Les commentaires sont unanimes: oui, le Canada a été là pour eux. Le pays les a sauvés, en quelque sorte. Par contre, ils ne sont pas là par plaisir, mais par survie. L’image du réfugié qui débarque avec sa famille pour profiter du système canadien, ces trois déracinés la connaissent bien. Contre ces clichés, cette haine parfois, ils n’ont que leur peine à dévoiler. La colère d’avoir dû partir, la souffrance de vivre loin des leurs. «Ils disent ça par ce qu’ils ne nous connaissent pas, lâche Alin. Ils ne connaissent pas notre passé». Diego, lui ne veut «pas les blâmer», car «beaucoup de gens ne savent pas ce que vit un réfugié».

Publié mardi, le rapport annuel du Haut-commissariat aux réfugiés (HCR) montre que le nombre de réfugiés a augmenté de trois millions en 2017 contre 300 000 en 2016. Le rapport indique aussi que quatre réfugiés sur cinq sont partis dans un pays voisin au sien. 85% des réfugiés vivent dans un pays en voie de développement. Un chiffre qui rappelle que les pays qui accueillent le plus de réfugiés ne sont ni en Amérique du Nord, ni en Europe.

La directrice scientifique du Centre de recherche SHERPA, Cécile Rousseau, se dit «inquiète» de la situation des réfugiés et l’accueil hostile auquel ils peuvent faire face, aux États-Unis par exemple ou en Méditerranée.

«Le droit d’asile se rétrécit et se grignote petit à petit. Ça remet en cause le droit d’asile et les conventions internationales des droits de l’homme. Il y a de quoi être inquiète», s’alarme-t-elle.

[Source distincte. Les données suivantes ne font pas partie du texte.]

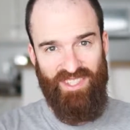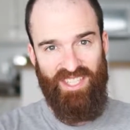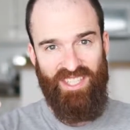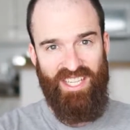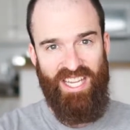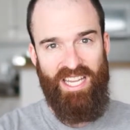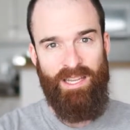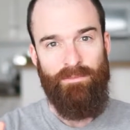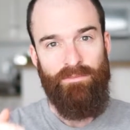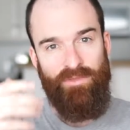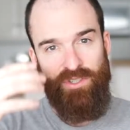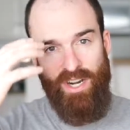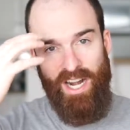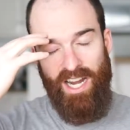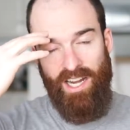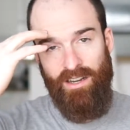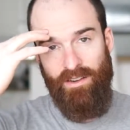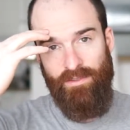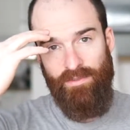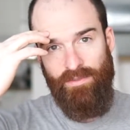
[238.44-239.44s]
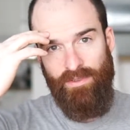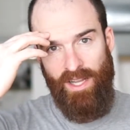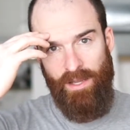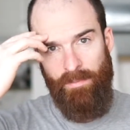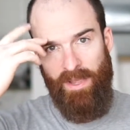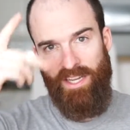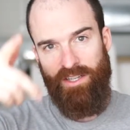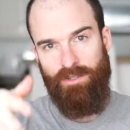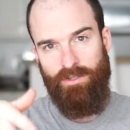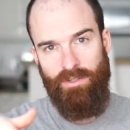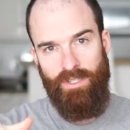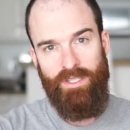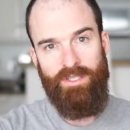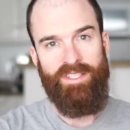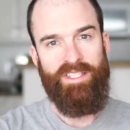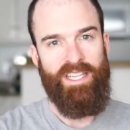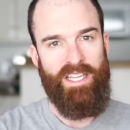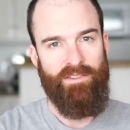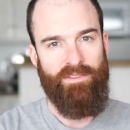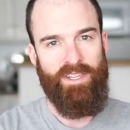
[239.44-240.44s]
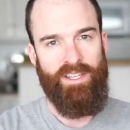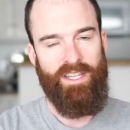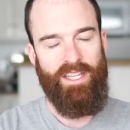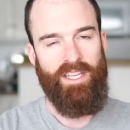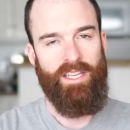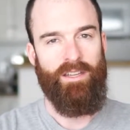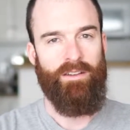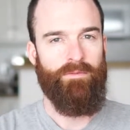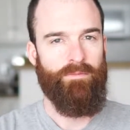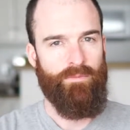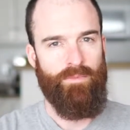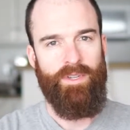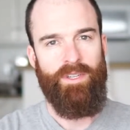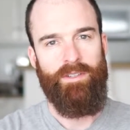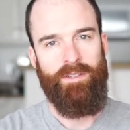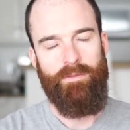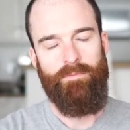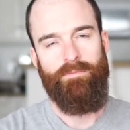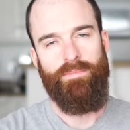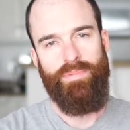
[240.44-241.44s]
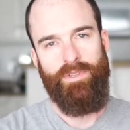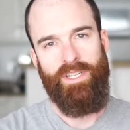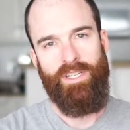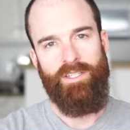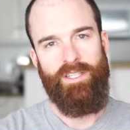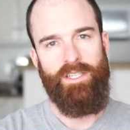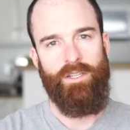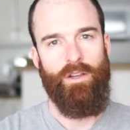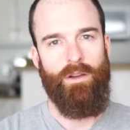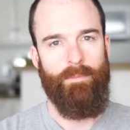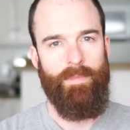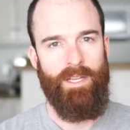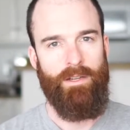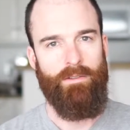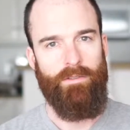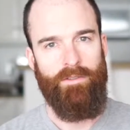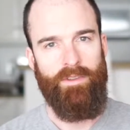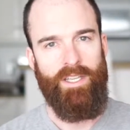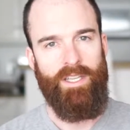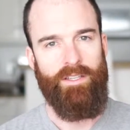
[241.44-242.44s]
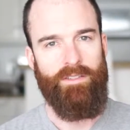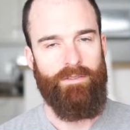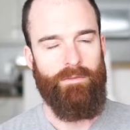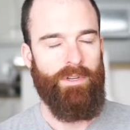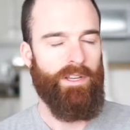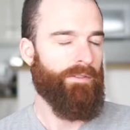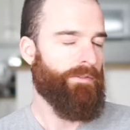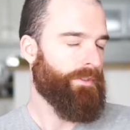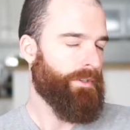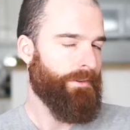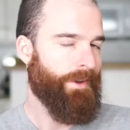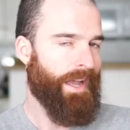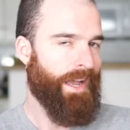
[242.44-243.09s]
keep track of, make sure you see everything and potentially comment on things or whatever, do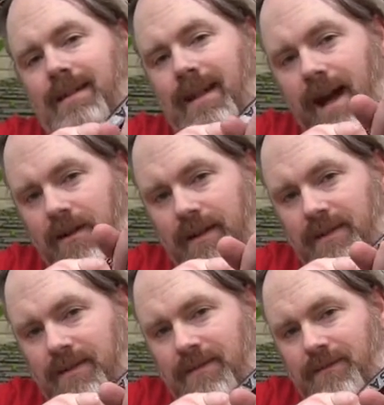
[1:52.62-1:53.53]

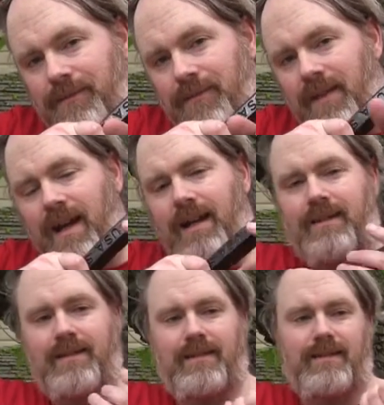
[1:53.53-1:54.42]
Tigress, yeah.
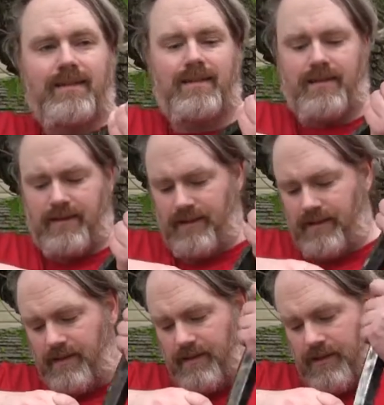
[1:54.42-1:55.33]

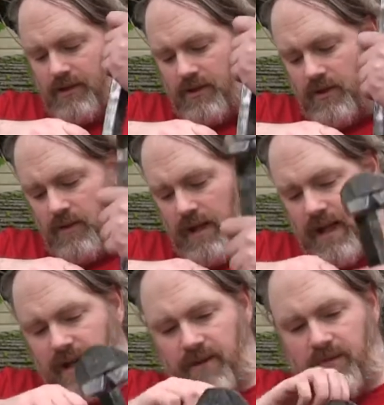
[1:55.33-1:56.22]
You and
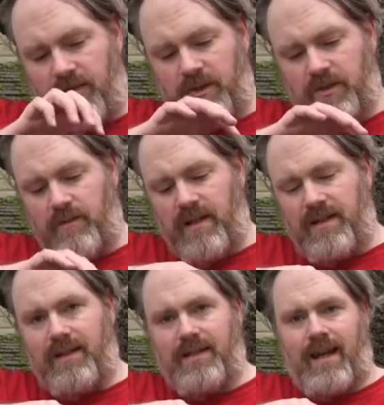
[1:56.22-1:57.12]
I have unfinished
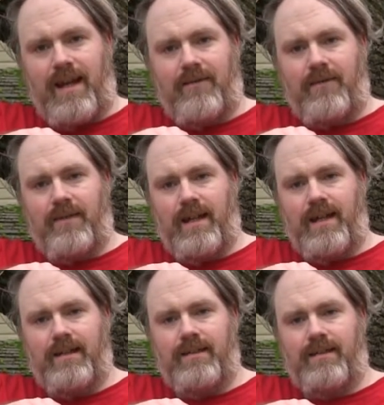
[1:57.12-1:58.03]
business after
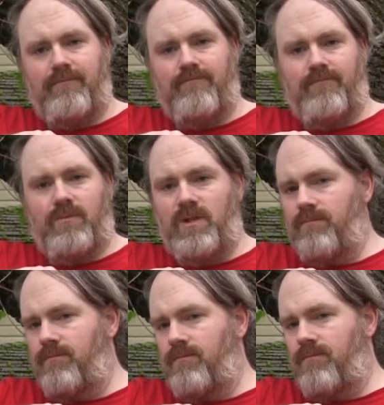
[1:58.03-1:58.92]
that,
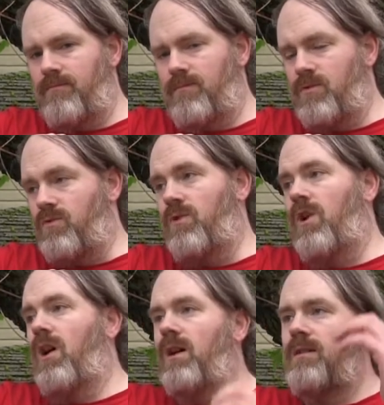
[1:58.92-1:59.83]
well,
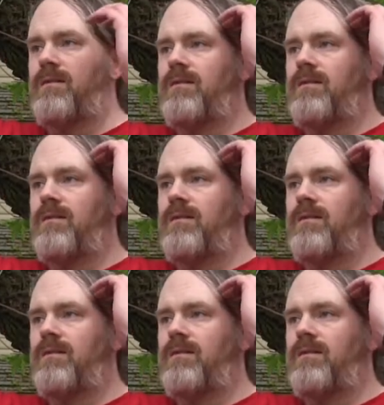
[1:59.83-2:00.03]
draw,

Elle garde pourtant espoir, grâce «aux bonnes pratiques du Québec dans le secteur social, de la santé et de l’éducation».

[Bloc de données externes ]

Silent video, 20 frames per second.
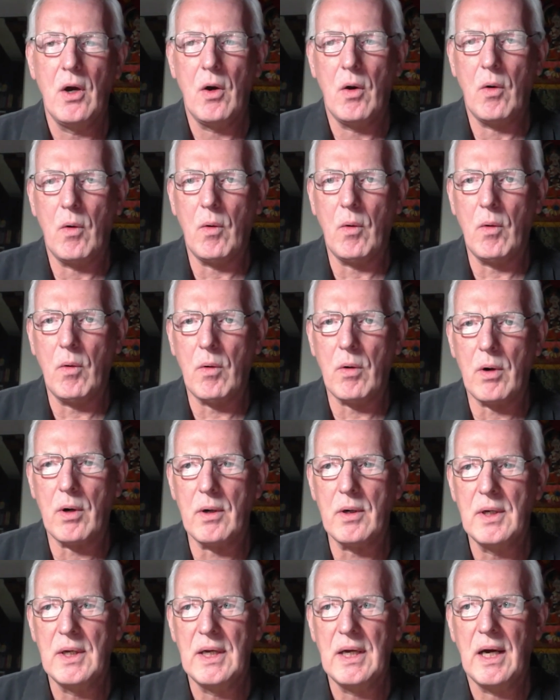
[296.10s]

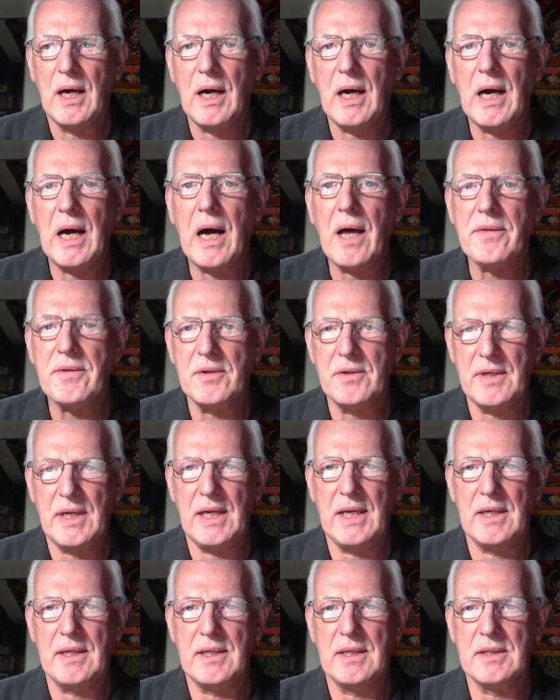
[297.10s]
or other
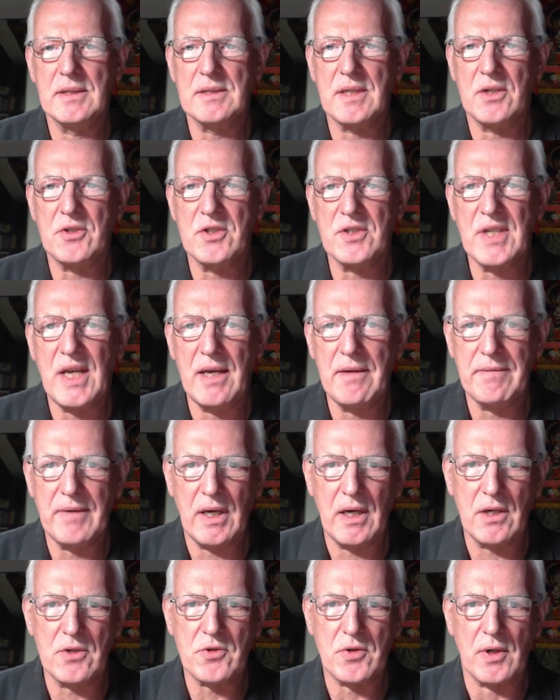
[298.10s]
deities such as
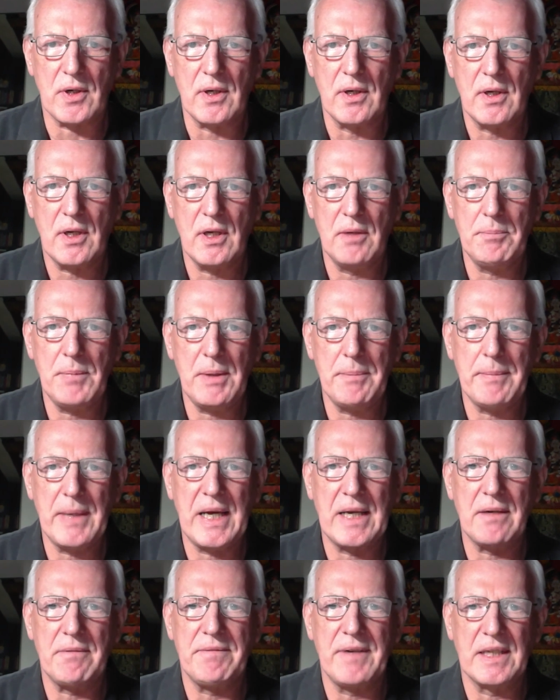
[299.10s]
Vajra can be
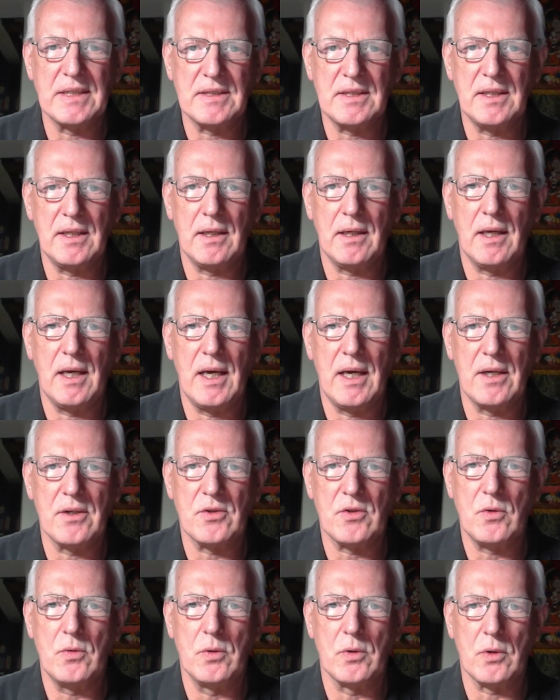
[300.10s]
manifesting
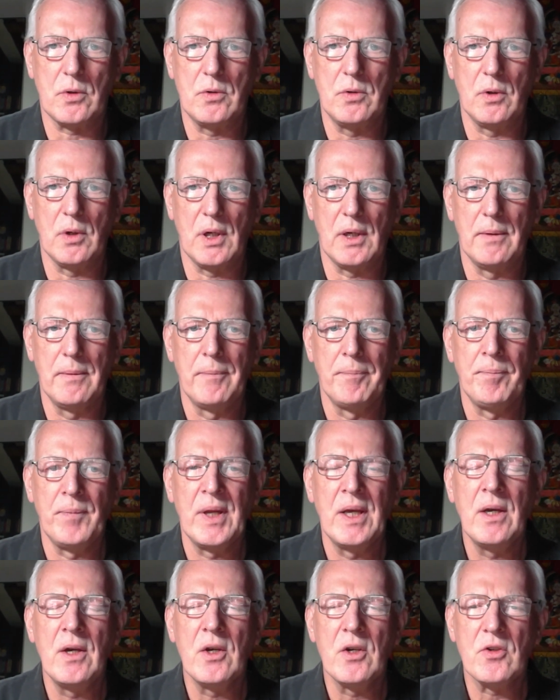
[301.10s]
as Kurukulla.
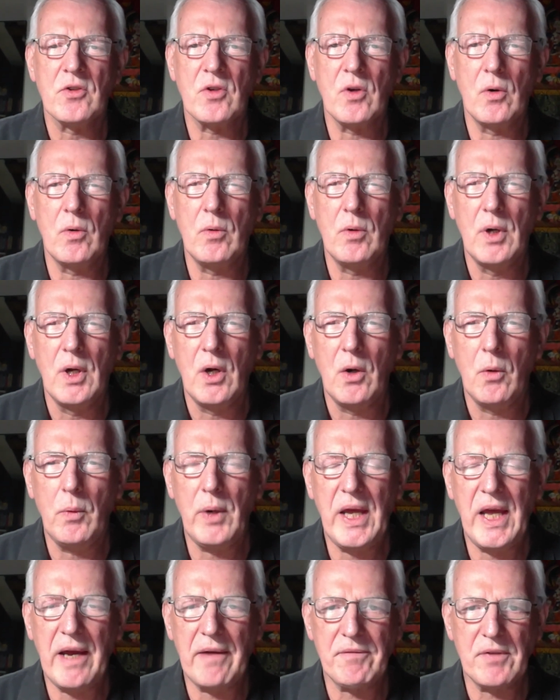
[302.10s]
So
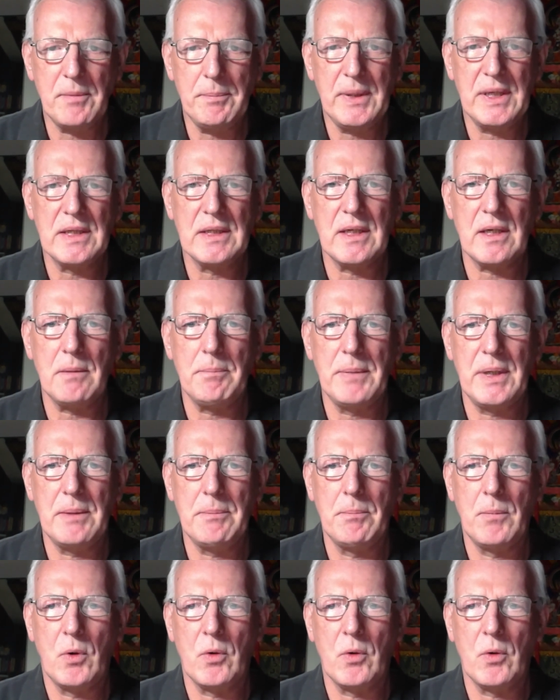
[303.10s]
we have to be a little bit more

«Les humains sont capables de passer par dessus des traumatismes, et ça les rend souvent exceptionnels, ils deviennent des citoyens très précieux pour nos sociétés. Non, nos sociétés n’ont pas accepté un fardeau. Non, ce ne sont pas des coûts énormes pour notre système de santé et d’éducation», plaide-t-elle.